Jogoh Zeph Goh
Jogoh rarely refers to himself in the third person, but when he does it’s usually in an underdeveloped artist statement. Jogoh uses photographs, prints, drawings, and bookbinding techniques to consider storytelling and the role it plays in how we relate to one another. The process of sifting through what often feels like dead hours of life to find flickering moments of significance allows him to dispute the idea of meaningless mundanity.
Jun Yu Tan
Drawing inspiration from musical composition, Jun Yu transposes images and objects across different media to create visual motifs. These translations softly explore the nuance between aesthetics and emotion.
Justin Adhiyatma
Justin is actually a linguist but the pandemic robbed him of doing his MA for free so here he is instead. He is greatly interested in deconstructing Singapore’s strange idea of art as existing in opposition to maths and science rather than in conjunction with them. He vexes at the elitist, exclusionary double-standards that penetrate the national identity on a linguistic, narrative and professional level.
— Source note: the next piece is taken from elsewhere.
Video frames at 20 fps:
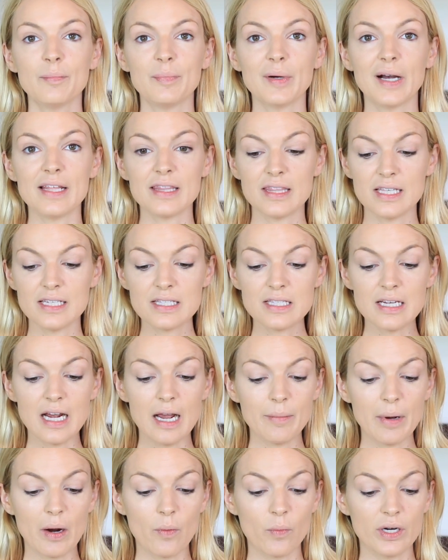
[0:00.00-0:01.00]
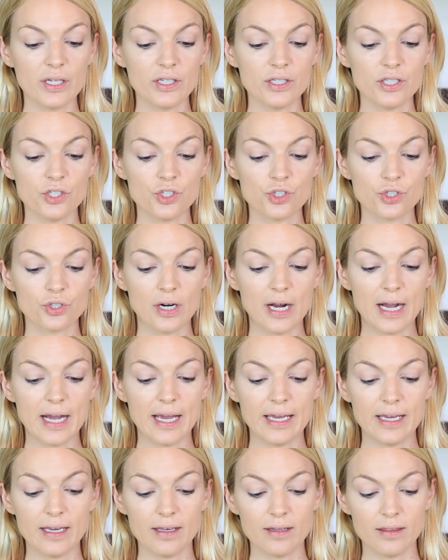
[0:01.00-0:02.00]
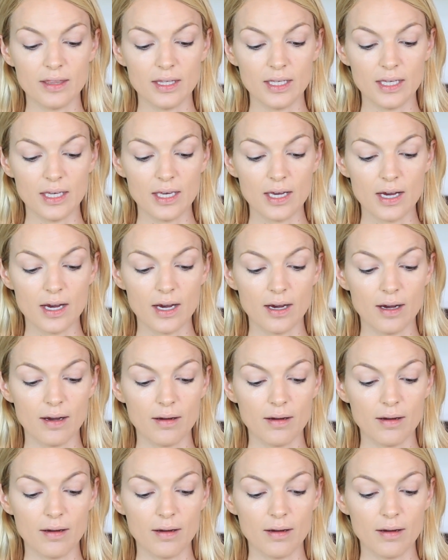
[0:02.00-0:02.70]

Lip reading: but this time I wanted to try the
He sees art as language and believes that in language (and thus, art) the most important thing is not meaning, but purpose.
Khor Ting Yan
A lone plastic chair stands proudly in the back alley, bedsheets dance as they dry on bamboo poles, mops lean wearily against an old crumbly wall: these scenes are quiet and unassuming. They aren’t incredibly outstanding, yet hold a quiet sense of presence in their banality. Sometimes, Ting Yan creates works that are more put-together like that. Other times, she illustrates moments and thoughts that stand out to her in a haphazard manner that somehow makes sense to her, and hopefully to others too.
Tricia Chee
Through her years of dabbling in poetry, drawing, printmaking, screenwriting, film, and photography, Tricia has channelled those experiences into the creation of paintings that attempt to portray the often overlooked intimate nature of functional domestic spaces, where we subconsciously process complex, introspective emotions while performing daily rituals.
Ryan Goh
Ryan Goh is an interdisciplinary artist who works primarily with video and installation. Bantering with ideas of representation, Ryan’s work skeptically indulges iterations of a perennial longing. Through looking reflexively at art, imagery, and the creative process, his work attempts to reconcile hope, futility, striving, and acceptance within a redemptive gesture. Ryan spends too much time trying to figure out what he spends too much time on.